Your goal »
Retype, word for word, every line starting at the line with "[25:56.32-25:57.32]" and ending with the final line of the entries; skip the pictures.

++++++

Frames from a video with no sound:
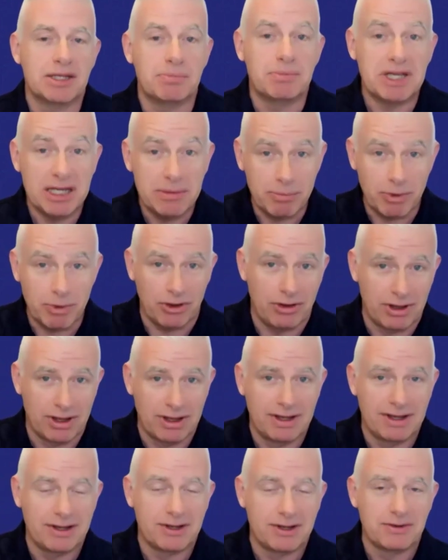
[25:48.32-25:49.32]
the
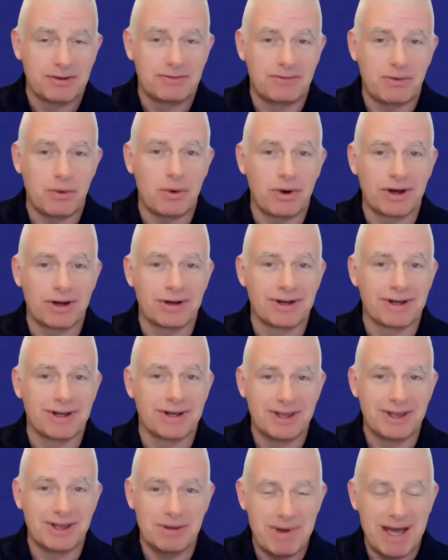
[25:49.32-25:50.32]
people for
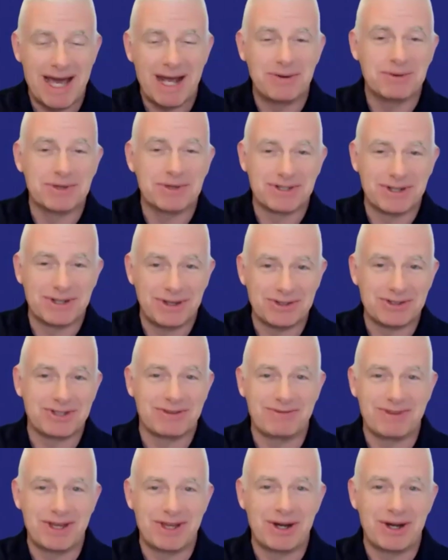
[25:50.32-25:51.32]
the bad
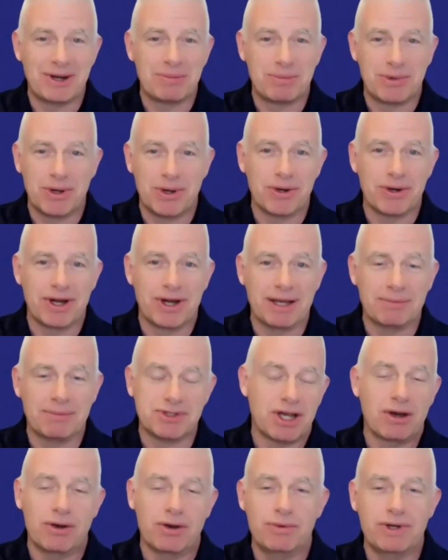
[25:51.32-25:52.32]
results of their
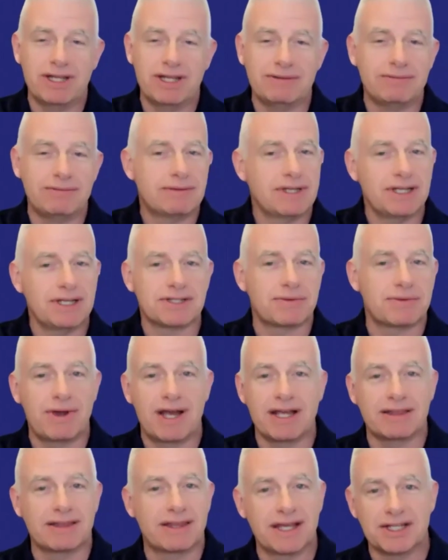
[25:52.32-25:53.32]
programs. Oh, we teach the
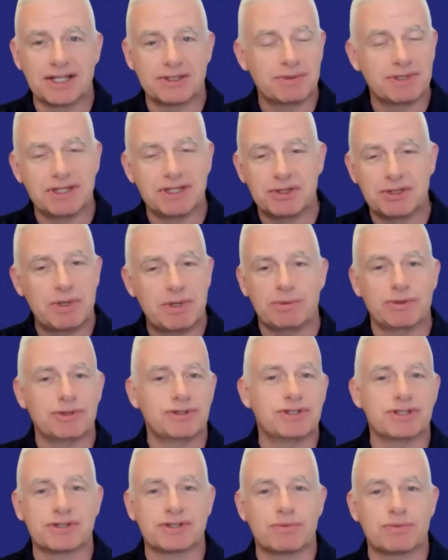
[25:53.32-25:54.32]
right things, but these
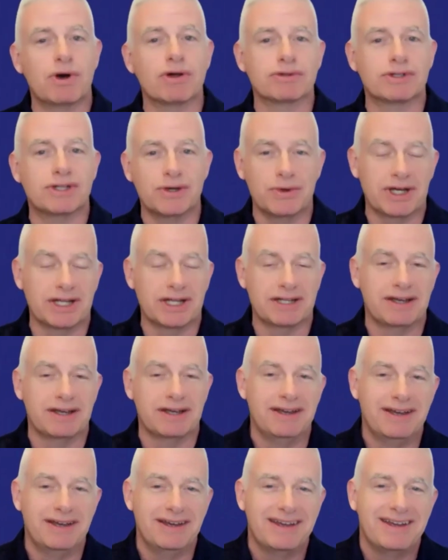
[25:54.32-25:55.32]
people just won't do it.
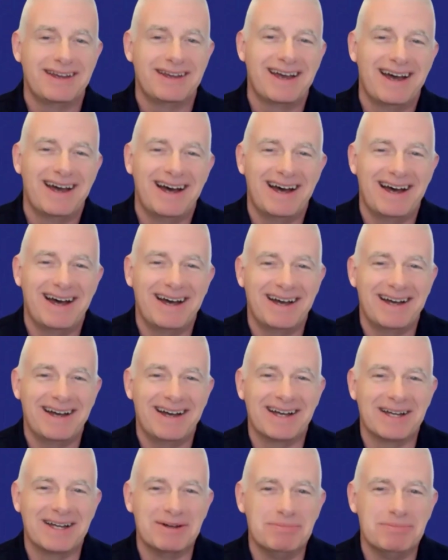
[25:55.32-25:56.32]

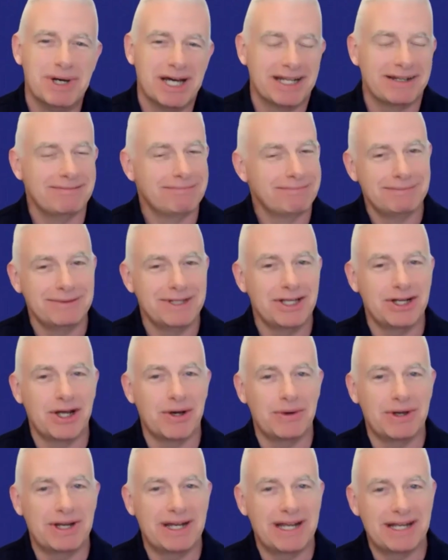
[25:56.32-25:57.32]
But, you
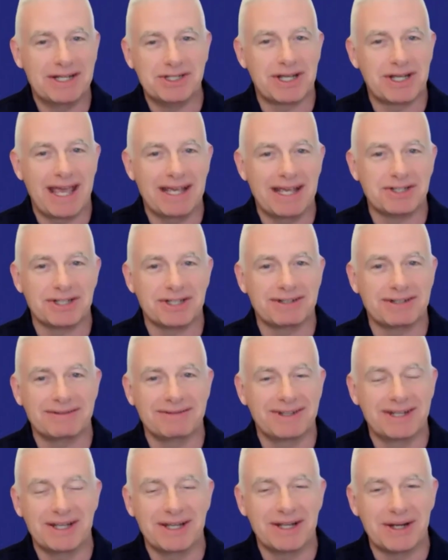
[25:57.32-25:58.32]
know, in
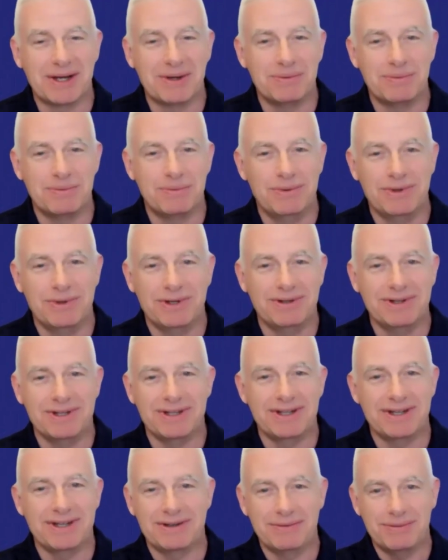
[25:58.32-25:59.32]
education, you know,
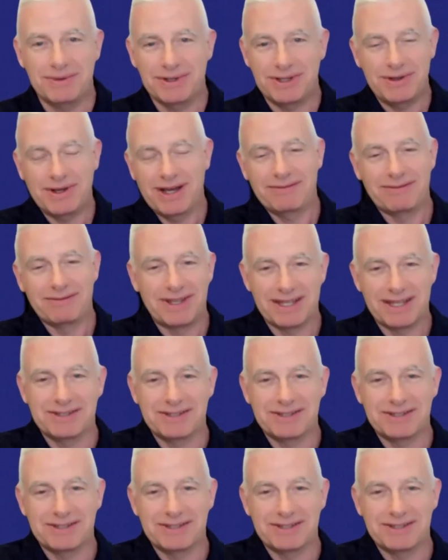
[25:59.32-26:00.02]
when you have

++++++

Output of the exercise »
[25:56.32-25:57.32]
But, you
[25:57.32-25:58.32]
know, in
[25:58.32-25:59.32]
education, you know,
[25:59.32-26:00.02]
when you have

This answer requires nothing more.